SHORTEN: Well I think talking about bargaining goes to the issues in this election. Wages growth under the current government has stagnated. I thought I was living in a parallel universe yesterday when I saw the other chap mention "vote Liberal for wage rises". I thought well at least we're winning the argument that wages are pretty low. So we've got a range of mechanisms to get wages moving. The penalty rate cuts. Making sure that women get paid the same as men. Making sure we have a living wage, not an adult poverty hourly rate of pay. In terms of bargaining, we do want to revive enterprise bargaining. And the nice thing about your question is enterprise bargaining started under Bob Hawke and Paul Keating. I have practised this win-win system my whole life as a union rep, getting the employers and the workers to sit down together. In my 30 years of representing enterprises, representing workers, I have found that when you get people of different points of view in the same room we do better. It was the secret of the Hawke consensus. And I intend to revive that approach. I have said to The West Australian newspaper that we will convene a meeting - and I said this Wednesday morning, before the sad news of Bob's passing late yesterday - that what we need to do is get back to having the employers, the unions, the workers, the small business community in the same room. I can promise Australians, millions of householders, millions of wage earners, I get it. What we will do is ensure modest and

meaningful wages growth but recognise the capacity of industry and business to pay. It won't be nationwide bargaining. But what we will do is revive the system.

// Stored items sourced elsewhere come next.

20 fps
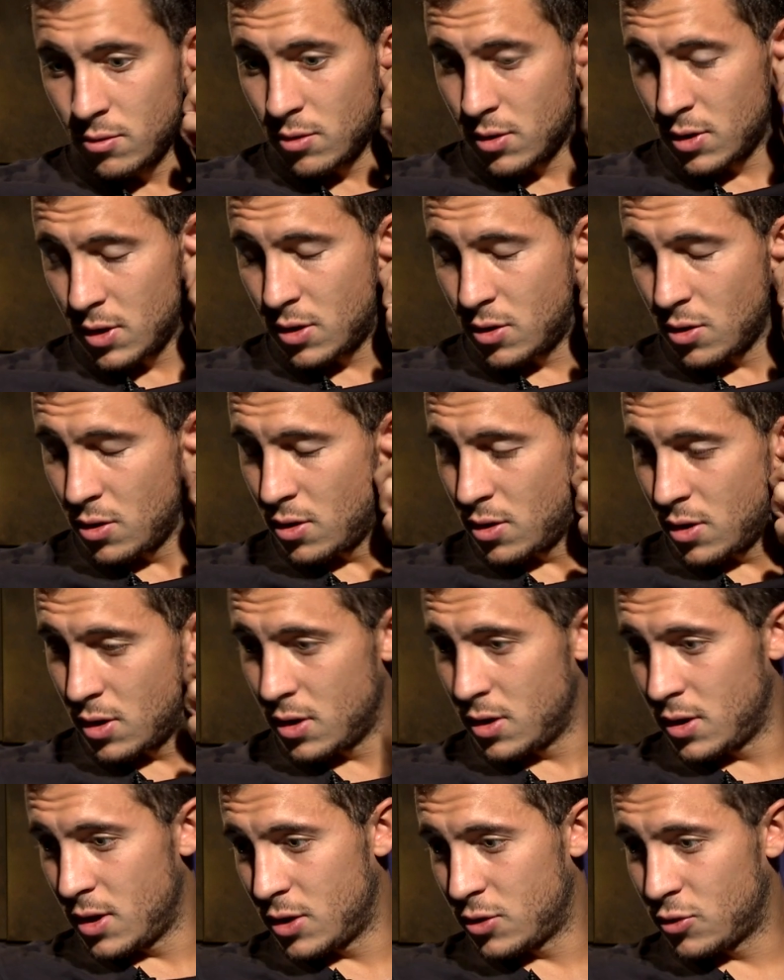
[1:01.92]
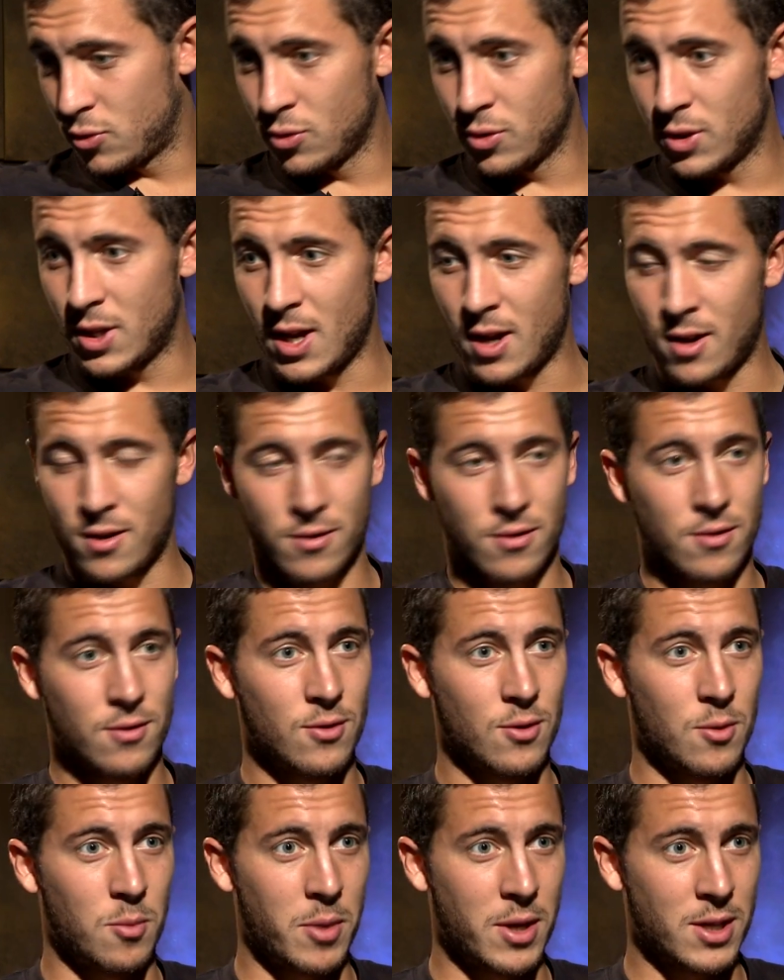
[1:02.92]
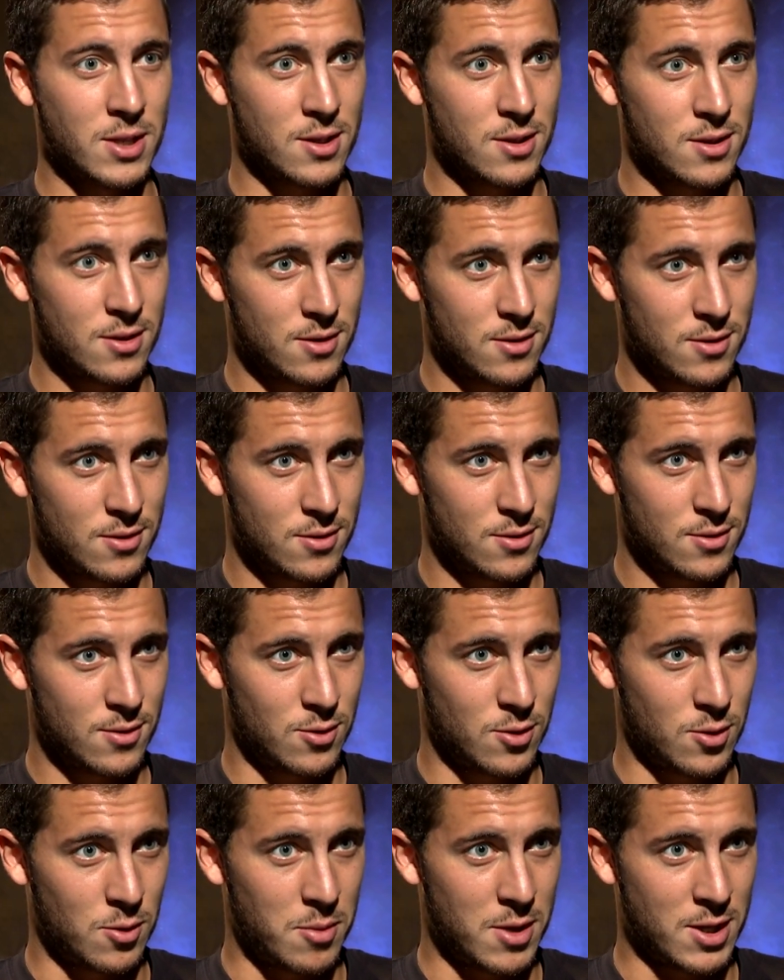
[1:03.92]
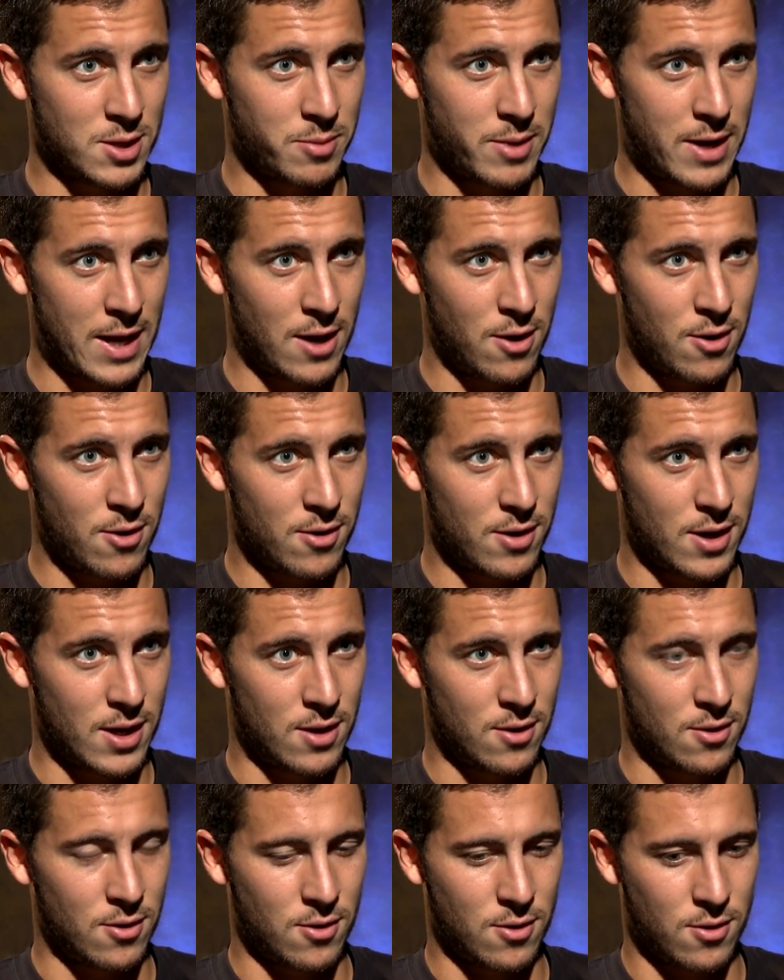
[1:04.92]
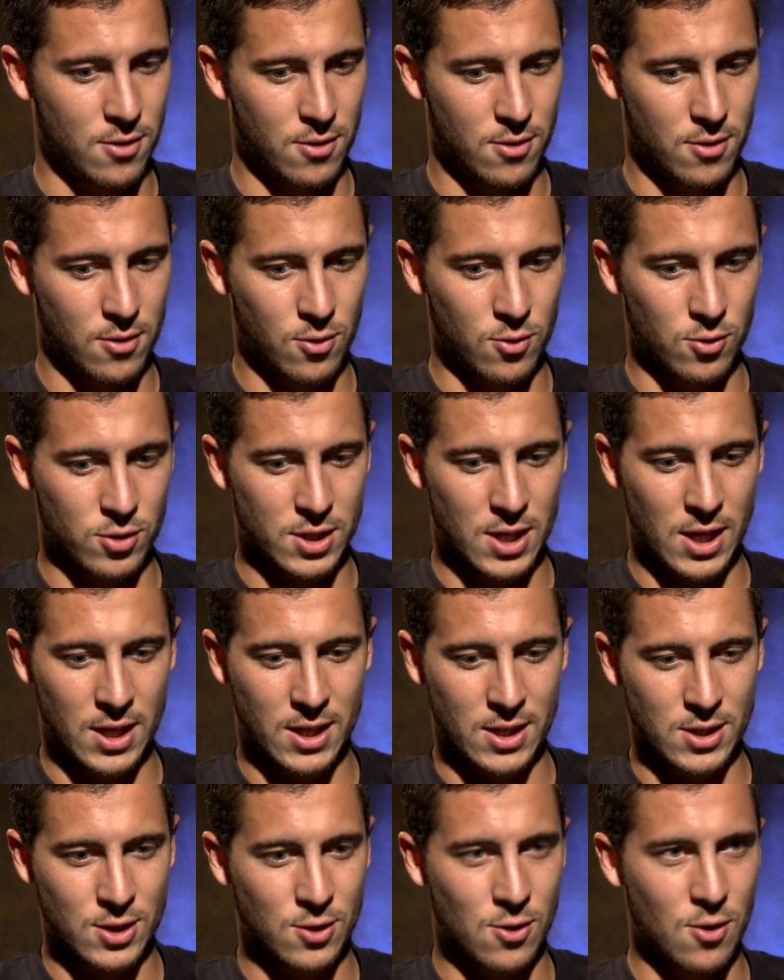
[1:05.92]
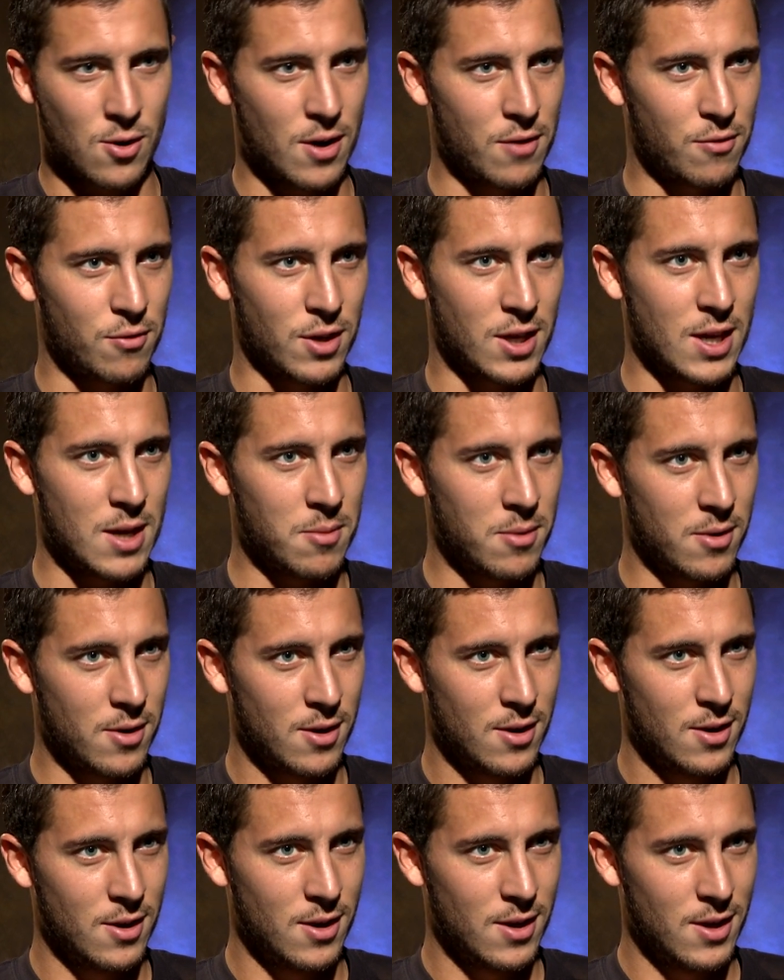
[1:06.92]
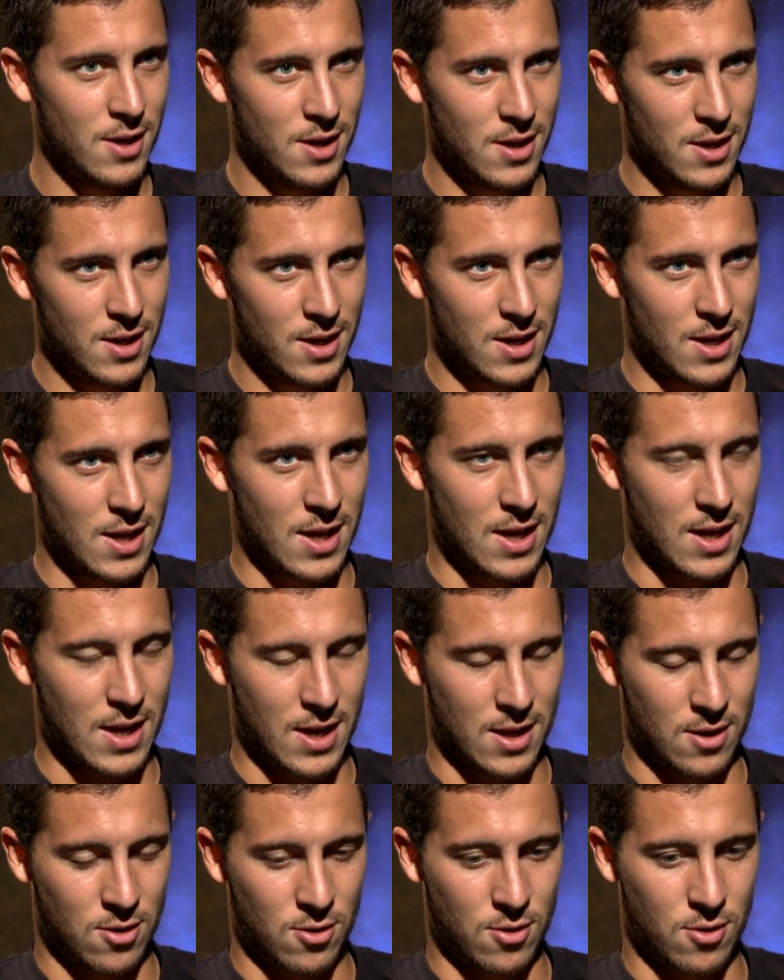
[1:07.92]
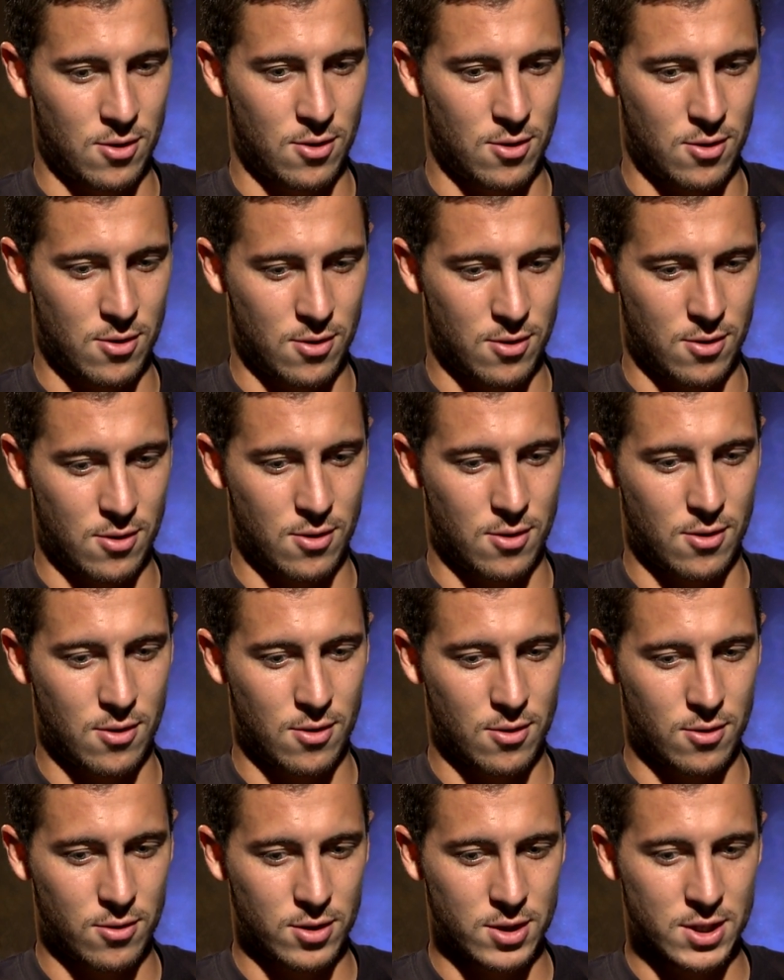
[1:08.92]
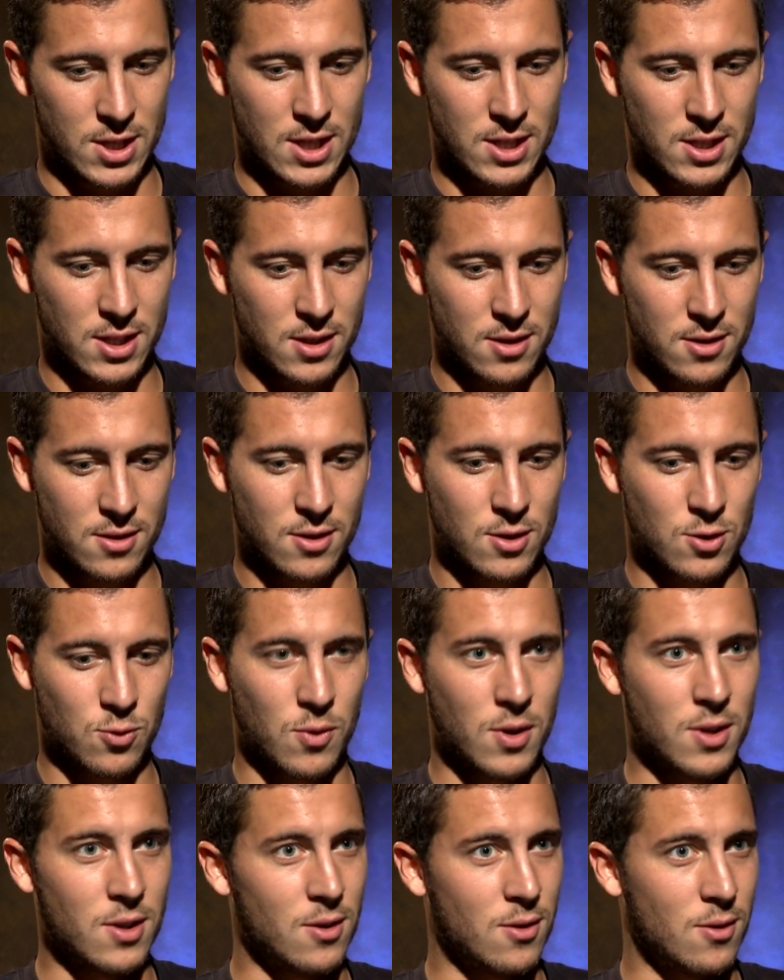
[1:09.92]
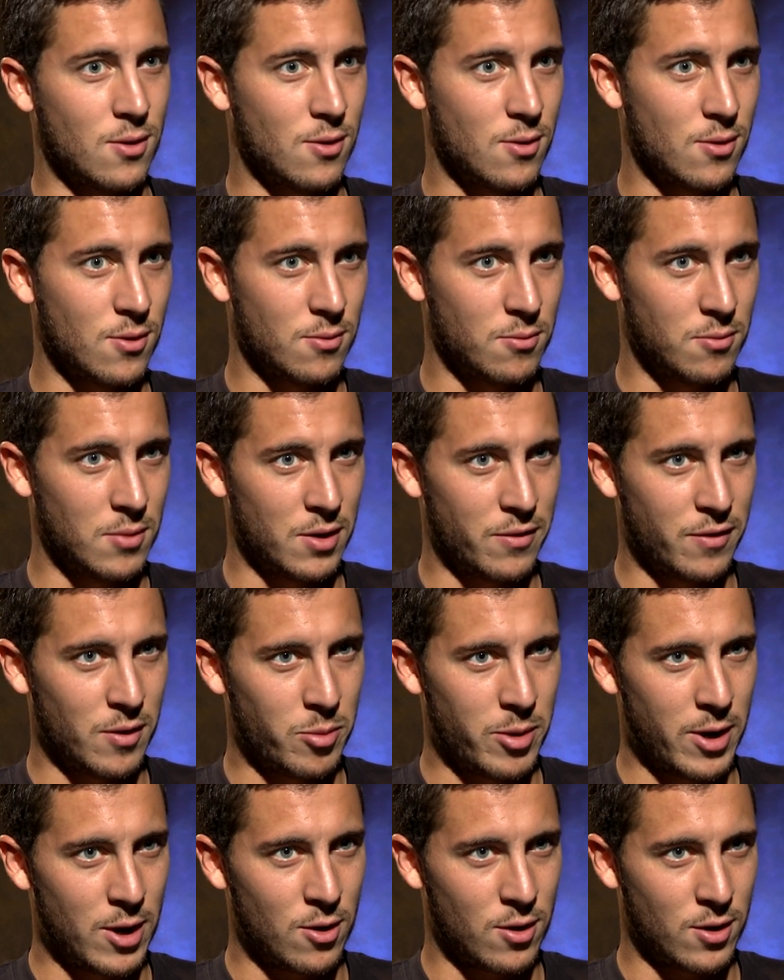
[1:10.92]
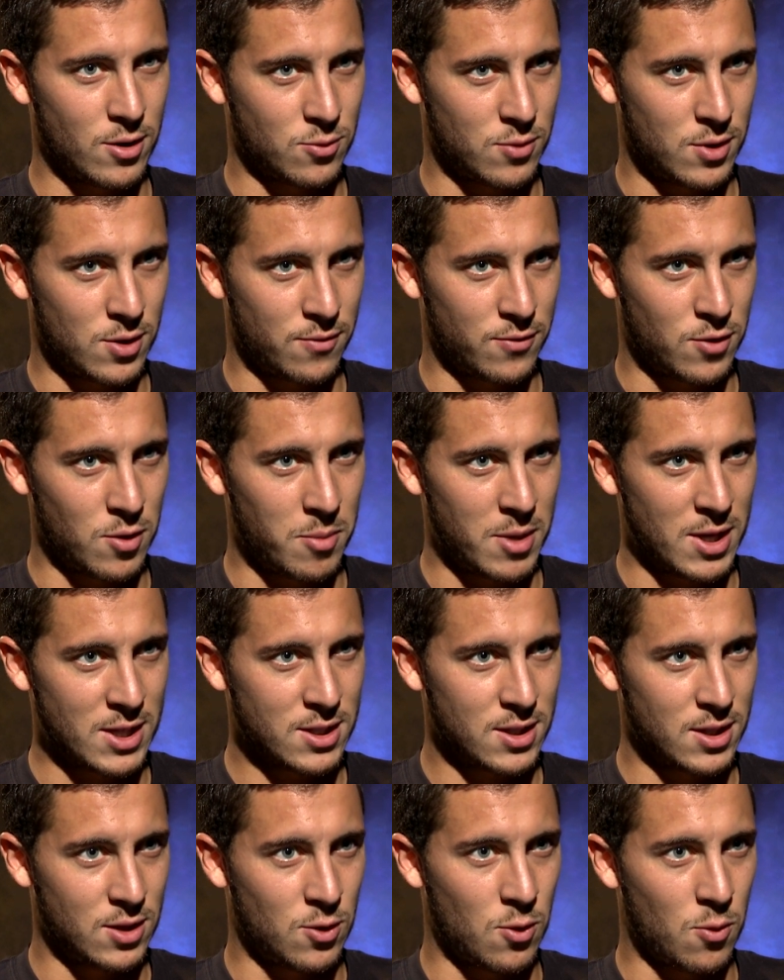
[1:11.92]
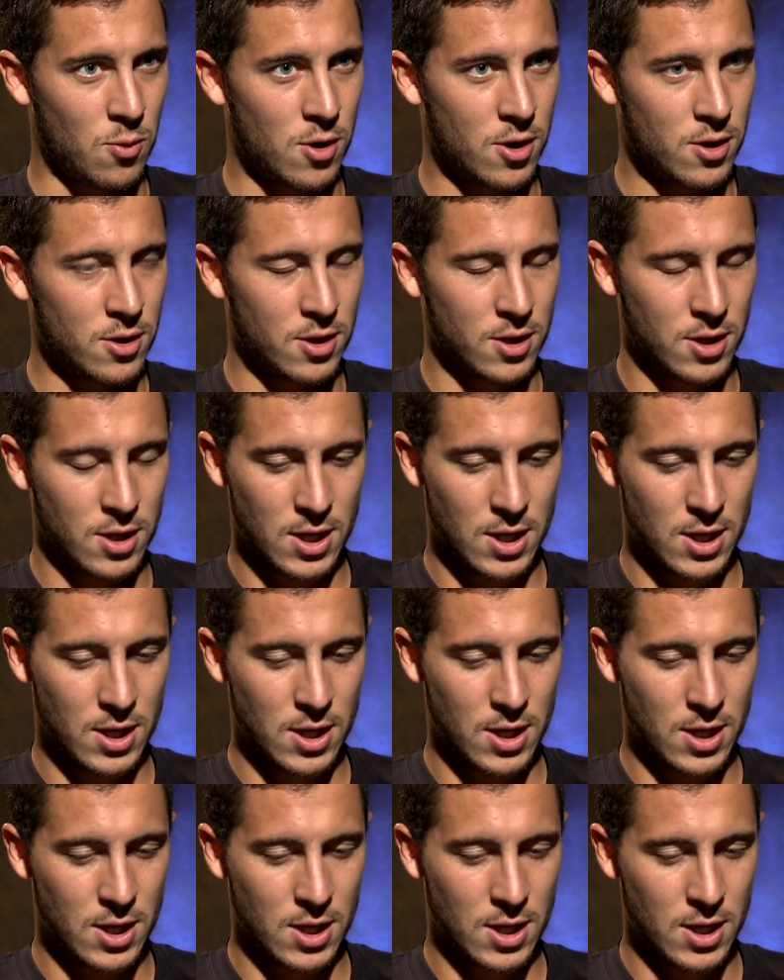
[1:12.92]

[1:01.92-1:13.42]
These two, they are the best player, and Costa can score every game. And Cesc is one midfield player, is one of the best in the world.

JOURNALIST: Mr Shorten you mentioned the Hawke consensus there you want to revive. So much of your campaign has been about reuniting the past of Labor with the present. Past Prime Ministers reuniting with each other and with the party in the same room. What makes you think that you can be the next Gough Whitlam or the next Bob Hawke? What makes you think you've convinced Australians enough?

SHORTEN: There will only ever be one Gough Whitlam. There can only be one Bob Hawke. And I am sad that he is gone. But I will take from each of them some lessons. Whitlam outlined a vision for a modern Australia, didn't he? Hawke outlined the strategy of bringing people together. I have outlined a plan for Australia in the 2020s. I won't be the sort of leader and my united team won't be the sort of government who says that the rest of the world is a scary place. Who will view our neighbours to the north as either threats or customers. I won't be the sort of person who says to our kids and our grandkids: "Gee I know climate change is bad but I got spooked by the naysayers". You know I want Australia to be back on the international stage. I want Australians to have a quality of life. I want our kids to get the best education. I want us to be the Parliament and the new Parliament after May the 18th who takes real action on climate change. So no, there's only one Bob Hawke. Only one Gough Whitlam. But I promise you, that if you vote Labor you're voting for real change to put millions of working Australians back on top. Thank you very much. Look forward to seeing you on the remainder of the trail. Thank you.